For their final project, the students in my Introduction to Digital Humanities seminar decided to analyze narrative style in Faulkner’s Sound and the Fury. In addition to significant off-line analysis, we are building a web-based application that allows visitors to compare the different sections of the novel to each other and also to new, unseen texts that visitors to the site can enter themselves.

To achieve this end, the web application must be able to “ingest” a text sample, tokenize it, extract data about the various features that will be used in the comparison, and then prepare (organize, tabulate) those features in a manner that will allow for statistical analysis/comparison.
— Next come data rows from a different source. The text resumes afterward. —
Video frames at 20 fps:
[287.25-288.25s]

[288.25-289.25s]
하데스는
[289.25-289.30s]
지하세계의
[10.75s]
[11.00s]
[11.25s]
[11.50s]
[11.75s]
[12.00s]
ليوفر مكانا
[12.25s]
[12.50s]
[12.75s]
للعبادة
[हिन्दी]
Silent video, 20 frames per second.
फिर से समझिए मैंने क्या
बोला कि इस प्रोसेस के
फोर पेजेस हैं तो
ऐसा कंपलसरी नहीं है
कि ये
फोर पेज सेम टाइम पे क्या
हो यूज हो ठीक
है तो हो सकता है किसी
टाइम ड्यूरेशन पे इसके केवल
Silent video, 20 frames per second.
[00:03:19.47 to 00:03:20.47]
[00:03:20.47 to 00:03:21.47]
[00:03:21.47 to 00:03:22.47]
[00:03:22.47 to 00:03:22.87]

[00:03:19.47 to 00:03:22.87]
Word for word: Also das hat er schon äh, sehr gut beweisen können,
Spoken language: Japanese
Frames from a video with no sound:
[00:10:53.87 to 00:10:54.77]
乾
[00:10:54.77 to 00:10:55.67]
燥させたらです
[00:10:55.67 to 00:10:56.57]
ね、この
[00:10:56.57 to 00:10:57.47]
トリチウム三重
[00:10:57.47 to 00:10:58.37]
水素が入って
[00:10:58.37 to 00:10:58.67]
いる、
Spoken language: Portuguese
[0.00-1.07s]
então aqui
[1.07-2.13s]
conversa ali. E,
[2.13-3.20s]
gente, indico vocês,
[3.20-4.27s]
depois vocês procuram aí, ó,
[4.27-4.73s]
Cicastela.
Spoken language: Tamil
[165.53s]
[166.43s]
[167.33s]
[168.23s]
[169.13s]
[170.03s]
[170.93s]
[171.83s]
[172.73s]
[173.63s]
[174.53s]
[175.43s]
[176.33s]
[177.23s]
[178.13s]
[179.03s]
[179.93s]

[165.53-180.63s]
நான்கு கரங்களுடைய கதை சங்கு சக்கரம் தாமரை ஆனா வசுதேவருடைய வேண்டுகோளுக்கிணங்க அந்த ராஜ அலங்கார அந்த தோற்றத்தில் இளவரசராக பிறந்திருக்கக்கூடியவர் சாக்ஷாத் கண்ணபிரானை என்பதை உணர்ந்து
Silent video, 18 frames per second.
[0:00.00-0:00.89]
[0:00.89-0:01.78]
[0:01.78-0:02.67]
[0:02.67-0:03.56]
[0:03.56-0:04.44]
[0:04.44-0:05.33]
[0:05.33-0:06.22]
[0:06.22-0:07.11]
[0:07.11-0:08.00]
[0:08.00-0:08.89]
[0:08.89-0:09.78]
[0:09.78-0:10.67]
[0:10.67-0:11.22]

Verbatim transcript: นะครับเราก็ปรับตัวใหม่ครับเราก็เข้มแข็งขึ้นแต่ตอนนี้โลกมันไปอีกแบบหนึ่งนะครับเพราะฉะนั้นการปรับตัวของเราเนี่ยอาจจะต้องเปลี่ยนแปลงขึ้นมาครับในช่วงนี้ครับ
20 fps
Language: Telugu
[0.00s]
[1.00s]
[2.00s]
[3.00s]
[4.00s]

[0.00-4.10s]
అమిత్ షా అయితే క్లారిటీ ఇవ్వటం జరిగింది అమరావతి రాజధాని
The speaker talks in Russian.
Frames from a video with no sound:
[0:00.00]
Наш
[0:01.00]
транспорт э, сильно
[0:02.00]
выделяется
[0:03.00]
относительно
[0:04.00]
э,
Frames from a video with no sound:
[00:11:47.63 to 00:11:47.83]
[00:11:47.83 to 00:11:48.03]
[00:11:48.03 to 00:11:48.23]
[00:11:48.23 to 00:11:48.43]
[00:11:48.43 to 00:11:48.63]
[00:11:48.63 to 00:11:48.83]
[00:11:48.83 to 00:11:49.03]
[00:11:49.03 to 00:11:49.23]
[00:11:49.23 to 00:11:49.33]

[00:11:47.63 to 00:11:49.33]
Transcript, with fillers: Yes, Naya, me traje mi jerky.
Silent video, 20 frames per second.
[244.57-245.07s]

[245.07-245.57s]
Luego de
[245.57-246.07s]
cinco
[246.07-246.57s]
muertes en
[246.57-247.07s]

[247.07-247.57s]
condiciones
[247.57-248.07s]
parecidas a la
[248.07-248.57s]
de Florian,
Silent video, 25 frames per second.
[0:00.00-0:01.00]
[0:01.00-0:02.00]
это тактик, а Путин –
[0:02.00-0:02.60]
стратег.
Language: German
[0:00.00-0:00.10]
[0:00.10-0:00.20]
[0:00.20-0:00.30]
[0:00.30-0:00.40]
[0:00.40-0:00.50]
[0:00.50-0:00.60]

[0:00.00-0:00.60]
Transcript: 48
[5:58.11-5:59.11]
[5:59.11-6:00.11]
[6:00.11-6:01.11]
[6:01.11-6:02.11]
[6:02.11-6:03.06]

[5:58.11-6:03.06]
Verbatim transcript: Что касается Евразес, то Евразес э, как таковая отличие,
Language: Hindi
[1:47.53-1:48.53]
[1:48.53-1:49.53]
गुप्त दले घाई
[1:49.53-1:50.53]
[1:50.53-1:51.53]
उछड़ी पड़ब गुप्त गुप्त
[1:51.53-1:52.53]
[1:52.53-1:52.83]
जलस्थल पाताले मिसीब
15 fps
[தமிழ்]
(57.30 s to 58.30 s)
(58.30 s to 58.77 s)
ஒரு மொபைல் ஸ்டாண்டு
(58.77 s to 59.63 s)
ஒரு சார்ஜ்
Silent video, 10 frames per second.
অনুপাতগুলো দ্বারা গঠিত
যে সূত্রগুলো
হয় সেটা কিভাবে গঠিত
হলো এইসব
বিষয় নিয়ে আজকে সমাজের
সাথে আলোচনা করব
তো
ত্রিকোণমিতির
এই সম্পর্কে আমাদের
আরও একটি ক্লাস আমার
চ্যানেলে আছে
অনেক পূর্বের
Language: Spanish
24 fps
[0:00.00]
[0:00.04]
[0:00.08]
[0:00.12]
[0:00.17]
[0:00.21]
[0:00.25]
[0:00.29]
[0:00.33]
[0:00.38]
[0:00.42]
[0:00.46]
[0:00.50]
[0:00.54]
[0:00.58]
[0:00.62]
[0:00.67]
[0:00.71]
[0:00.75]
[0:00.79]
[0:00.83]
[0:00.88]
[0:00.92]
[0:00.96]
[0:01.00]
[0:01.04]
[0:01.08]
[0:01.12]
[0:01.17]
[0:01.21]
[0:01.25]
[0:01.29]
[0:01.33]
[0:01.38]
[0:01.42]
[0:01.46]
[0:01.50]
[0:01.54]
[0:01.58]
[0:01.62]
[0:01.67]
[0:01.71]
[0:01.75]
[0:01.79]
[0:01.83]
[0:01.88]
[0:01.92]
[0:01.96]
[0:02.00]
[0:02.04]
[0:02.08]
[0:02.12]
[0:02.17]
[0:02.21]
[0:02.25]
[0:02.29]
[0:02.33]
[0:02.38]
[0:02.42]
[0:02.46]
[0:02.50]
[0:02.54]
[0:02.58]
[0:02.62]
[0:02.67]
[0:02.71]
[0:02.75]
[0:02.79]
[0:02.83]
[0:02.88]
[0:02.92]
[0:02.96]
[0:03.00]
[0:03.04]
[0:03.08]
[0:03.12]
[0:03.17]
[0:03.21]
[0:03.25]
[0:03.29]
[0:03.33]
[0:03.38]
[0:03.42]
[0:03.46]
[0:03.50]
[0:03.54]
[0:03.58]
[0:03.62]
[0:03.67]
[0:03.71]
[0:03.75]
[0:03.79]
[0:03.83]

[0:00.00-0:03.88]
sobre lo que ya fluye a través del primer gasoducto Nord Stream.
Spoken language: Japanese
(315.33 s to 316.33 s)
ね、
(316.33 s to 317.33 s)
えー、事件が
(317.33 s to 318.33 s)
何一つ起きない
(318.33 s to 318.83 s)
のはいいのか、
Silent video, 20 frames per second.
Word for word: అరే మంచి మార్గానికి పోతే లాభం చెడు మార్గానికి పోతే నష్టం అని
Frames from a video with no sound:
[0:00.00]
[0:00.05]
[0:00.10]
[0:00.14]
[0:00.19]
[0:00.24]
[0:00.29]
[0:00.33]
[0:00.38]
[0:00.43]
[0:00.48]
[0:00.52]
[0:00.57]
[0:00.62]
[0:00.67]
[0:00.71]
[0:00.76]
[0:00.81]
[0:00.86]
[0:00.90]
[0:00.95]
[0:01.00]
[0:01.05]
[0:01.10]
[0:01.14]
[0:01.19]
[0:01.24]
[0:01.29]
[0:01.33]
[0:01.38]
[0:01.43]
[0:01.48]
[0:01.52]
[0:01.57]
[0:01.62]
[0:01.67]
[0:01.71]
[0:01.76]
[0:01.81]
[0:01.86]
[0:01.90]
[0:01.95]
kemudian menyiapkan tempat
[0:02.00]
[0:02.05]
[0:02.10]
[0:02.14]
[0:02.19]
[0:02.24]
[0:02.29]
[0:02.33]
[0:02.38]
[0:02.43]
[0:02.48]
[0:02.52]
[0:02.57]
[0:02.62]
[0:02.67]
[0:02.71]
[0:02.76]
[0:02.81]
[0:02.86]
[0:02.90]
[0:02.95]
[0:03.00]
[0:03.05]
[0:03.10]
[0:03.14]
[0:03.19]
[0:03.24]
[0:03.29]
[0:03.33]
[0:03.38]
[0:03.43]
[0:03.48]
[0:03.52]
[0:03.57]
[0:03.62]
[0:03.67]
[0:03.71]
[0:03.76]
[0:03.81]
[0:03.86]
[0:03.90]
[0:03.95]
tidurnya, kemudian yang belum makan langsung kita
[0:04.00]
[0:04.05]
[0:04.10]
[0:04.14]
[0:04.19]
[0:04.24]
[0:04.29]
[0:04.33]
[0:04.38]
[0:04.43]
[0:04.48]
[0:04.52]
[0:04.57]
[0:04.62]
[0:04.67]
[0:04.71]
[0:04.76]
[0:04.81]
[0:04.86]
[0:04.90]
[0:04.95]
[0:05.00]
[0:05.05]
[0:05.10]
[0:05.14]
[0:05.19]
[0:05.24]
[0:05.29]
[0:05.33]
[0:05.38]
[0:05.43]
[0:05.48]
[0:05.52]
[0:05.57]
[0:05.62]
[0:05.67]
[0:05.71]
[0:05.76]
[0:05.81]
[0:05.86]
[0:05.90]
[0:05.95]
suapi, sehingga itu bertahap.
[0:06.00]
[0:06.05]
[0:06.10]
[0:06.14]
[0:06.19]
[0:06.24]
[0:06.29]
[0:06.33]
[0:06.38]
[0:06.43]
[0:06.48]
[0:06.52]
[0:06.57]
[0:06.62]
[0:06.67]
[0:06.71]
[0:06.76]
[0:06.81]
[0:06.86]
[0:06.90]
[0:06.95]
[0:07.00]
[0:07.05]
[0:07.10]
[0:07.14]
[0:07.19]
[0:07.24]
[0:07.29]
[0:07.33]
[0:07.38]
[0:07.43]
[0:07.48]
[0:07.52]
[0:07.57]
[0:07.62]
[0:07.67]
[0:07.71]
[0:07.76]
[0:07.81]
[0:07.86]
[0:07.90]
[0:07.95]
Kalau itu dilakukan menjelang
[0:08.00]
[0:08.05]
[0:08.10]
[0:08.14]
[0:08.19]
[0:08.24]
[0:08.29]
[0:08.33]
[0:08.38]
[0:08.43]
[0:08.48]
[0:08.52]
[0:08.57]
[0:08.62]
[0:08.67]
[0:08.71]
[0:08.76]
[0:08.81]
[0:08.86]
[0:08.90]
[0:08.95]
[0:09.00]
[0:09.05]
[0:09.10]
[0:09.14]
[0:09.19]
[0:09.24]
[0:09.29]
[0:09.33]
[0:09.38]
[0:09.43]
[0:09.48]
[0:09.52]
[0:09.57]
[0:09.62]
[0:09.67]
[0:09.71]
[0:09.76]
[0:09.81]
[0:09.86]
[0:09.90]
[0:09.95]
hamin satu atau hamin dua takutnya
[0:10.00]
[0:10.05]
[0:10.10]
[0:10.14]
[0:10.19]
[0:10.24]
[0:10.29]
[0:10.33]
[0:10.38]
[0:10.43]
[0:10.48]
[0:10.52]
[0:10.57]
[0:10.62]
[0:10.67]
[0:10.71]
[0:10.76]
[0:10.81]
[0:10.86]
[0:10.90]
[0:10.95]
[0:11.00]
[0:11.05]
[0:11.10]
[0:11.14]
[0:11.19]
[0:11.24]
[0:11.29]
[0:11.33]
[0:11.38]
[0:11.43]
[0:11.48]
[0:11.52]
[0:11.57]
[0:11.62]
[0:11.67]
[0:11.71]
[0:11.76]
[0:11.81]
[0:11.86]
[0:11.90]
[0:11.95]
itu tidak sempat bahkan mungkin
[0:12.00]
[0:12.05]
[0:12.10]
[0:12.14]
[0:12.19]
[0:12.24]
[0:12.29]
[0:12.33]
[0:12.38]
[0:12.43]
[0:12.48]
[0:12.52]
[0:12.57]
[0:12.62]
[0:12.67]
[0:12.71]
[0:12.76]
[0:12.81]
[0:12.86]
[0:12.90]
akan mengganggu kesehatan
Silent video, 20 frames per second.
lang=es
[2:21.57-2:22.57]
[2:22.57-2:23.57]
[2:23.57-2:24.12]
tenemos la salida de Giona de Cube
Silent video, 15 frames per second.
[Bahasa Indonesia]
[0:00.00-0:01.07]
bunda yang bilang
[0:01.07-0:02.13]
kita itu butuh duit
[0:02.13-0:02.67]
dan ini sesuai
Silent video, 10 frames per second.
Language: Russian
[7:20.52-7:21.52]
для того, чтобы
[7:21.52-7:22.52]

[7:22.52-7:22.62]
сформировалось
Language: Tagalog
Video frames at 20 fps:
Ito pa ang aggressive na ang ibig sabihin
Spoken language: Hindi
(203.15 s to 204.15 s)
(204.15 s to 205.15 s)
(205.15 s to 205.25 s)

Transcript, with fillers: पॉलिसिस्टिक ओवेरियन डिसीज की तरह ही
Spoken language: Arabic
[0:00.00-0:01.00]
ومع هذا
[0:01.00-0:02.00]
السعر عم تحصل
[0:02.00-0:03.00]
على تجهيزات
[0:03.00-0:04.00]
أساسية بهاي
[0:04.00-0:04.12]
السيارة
Since my course is not a course in statistics, we decided that I would be responsible for the number crunching.
So, while my students work out the text ingestion, tokenization, and preparation part of the project, I was tasked with figuring out how to crunch the numbers. My first instinct (not good) was to begin thinking about how to do the required math in php, which is the language the students are using for the rest of the project. Writing a complex statistical algorithm in php did not sound like much fun. My facility with statistics is almost entirely limited to descriptive statistics and though I do employ more complex statistical procedures in my work, I can’t say that I fully understand the equations that underlie them. So I quickly found myself wishing for a web-based version of (or maybe an API for) the open-source stats application “R”, which I use frequently in my own work. It turns out, of course, that lots of other folks had thought of this before me, and there are all sorts of web implementations of R. This was good news, but unfortunately, it wasn’t exactly what I was after. I did not want to replicate the R interface online. Instead, I wanted to be able to utilize the power of R through a user friendly front end. After five or six hours of hammering away, I eventually got what I was after: a way to call R from within php and return the results to a web interface.
What follows here is a simple step by step for replicating what I did. I offer this not as an example of something revolutionary or unprecedented–others have figured this out and there is nothing exceptional here–but instead as a way of documenting, in one place, the process I discovered after scraping the R archives, the various php sites, and the brain of my more R-savvy colleague Claudia. Hopefully this will prove useful to other rookies who may want to take a stab at something similar.
The steps below outline how to set up a php web page that accesses the “R” statistics package and outputs a .jpg Cluster Dendrogram showing how the texts clustered. The steps assume that you have already developed a script that ingests and processes a user-submitted text file and then adds that data to an existing data file containing data for the “canned” texts you wish to compare the user-submitted file against. I also assume that you have php and “R” installed on your server.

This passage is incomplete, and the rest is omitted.